Given this legislative framework concerning the burden of proof, strict construction, and impartial weighing of the evidence, and recognizing that the legislature has plainly declared that if the scope of the workers’ compensation statutes is to be liberalized, broadened, or narrowed, then that concern is to be addressed by the General Assembly and not done by administrative law judges, the Commission, or the courts (see Ark. Code Ann. § 11-9-1001), the result now being affirmed is amazing. The appellees accepted the burden of proving the presence of “illegal drugs” when they defended appellant’s compensation claim. They produced no proof that “illegal drugs” or any other drugs were present in the urine specimen obtained from appellant shortly after his accident occurred.

None of the expert opinion evidence introduced by appellees established that illegal drugs were present in the urine specimen. Instead, the report prepared by Dr. Harold Miller, a medical toxicologist and pharmacologist consulted by appellees, stated that repeat tests of appellant’s urine sample were reported as confirmed positive for marijuana metabolites. Based on that testing, Dr. Miller concluded as follows:

I cannot determine when, and what manner, and what quantity, or whether legal or illegal drag use occurred. Neither can I draw any conclusions about whether the individual was impaired or intoxicated at the time the specimen was collected. Impairment is a function of the level of activity parent drug which is presented to the central nervous system via the arterial blood supply and bears no relationship to the metabolite level found in the urine.

Appellees also deposed Dr. Henry S. Simmons, a medical doctor who is board certified in emergency medicine and medical toxicology. Dr. Simmons concurred with Dr. Miller that the results of appellant’s urine specimen collected on the date of his accident revealed the presence of marijuana metabolites. However, neither Dr. Miller nor Dr. Simmons stated that the marijuana metabolites were marijuana. Dr. Simmons explicitly stated that there was no proof in appellant’s urine test results that tetrahydrocannabinol (THC), the principal psychoactive ingredient in marijuana, was present.

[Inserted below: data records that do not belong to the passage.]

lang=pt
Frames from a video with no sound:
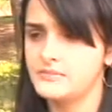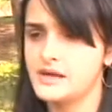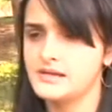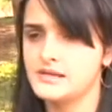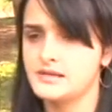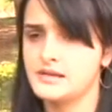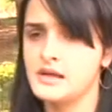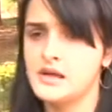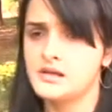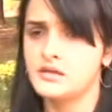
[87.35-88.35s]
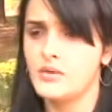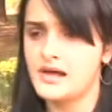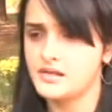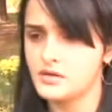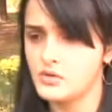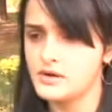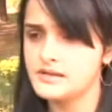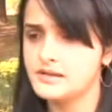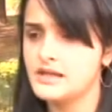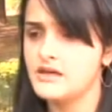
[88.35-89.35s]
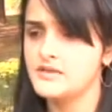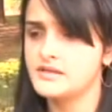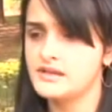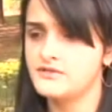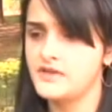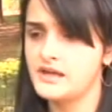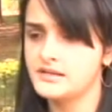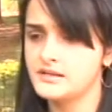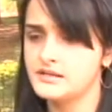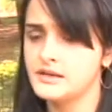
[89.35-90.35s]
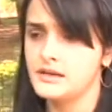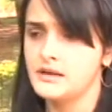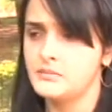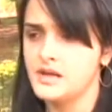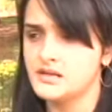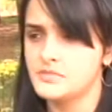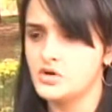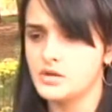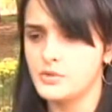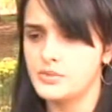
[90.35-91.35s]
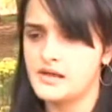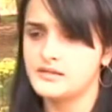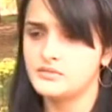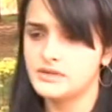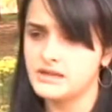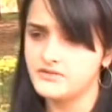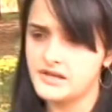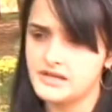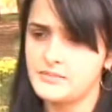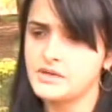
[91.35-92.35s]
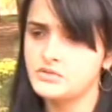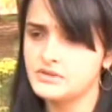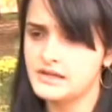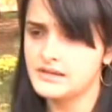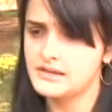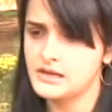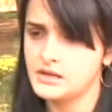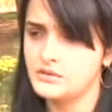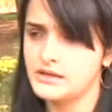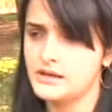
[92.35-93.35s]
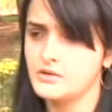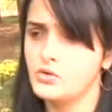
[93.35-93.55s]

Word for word: Mas assim, são ações que devem ser feitas mesmo. Agora a população tem que fazer a manutenção, né?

It is beyond dispute that marijuana is an illegal drug; however, appellees produced no proof that marijuana metabolites constitute drugs, not to mention “illegal drugs,” anywhere, let alone in Arkansas. The statute upon which they based their defense to appellant’s claim plainly requires proof of the presence of “illegal drugs,” not metabolites. According to The Sloane-Dorland Annotated Medical-Legal Dictionary, a metabolite is any substance produced by metabolism or by a metabolic process. Id. at 353 (Supp. 1992). Hence, a marijuana metabolite is a substance produced through the metabolism of marijuana. It makes no more sense to call a marijuana metabolite marijuana than to call carbon monoxide gasoline.

Appellant’s argument — that the mere presence of marijuana metabolites in his urine on the day of his accident was not sufficient to trigger the rebuttable presumption — was a direct challenge to the defense based upon the urine testing. If the expert opinions from Dr. Miller and Dr. Simmons prove anything, they show that appellees failed to prove that marijuana was present in appellant when the urine specimen was collected following his accident. That means that there is no substantial evidence to support the Commission’s finding that marijuana was present so as to create the rebuttable presumption that appellant’s injury was substantially occasioned by illegal drug use.

The Commission erred when it held that appellant was obligated to present proof to overcome the rebuttable presumption. There is no scientific, medical, judicial, statutory, or other basis in the record to justify declaring that marijuana metabolites are marijuana, or that they otherwise are “illegal drugs.” Therefore, I respectfully dissent.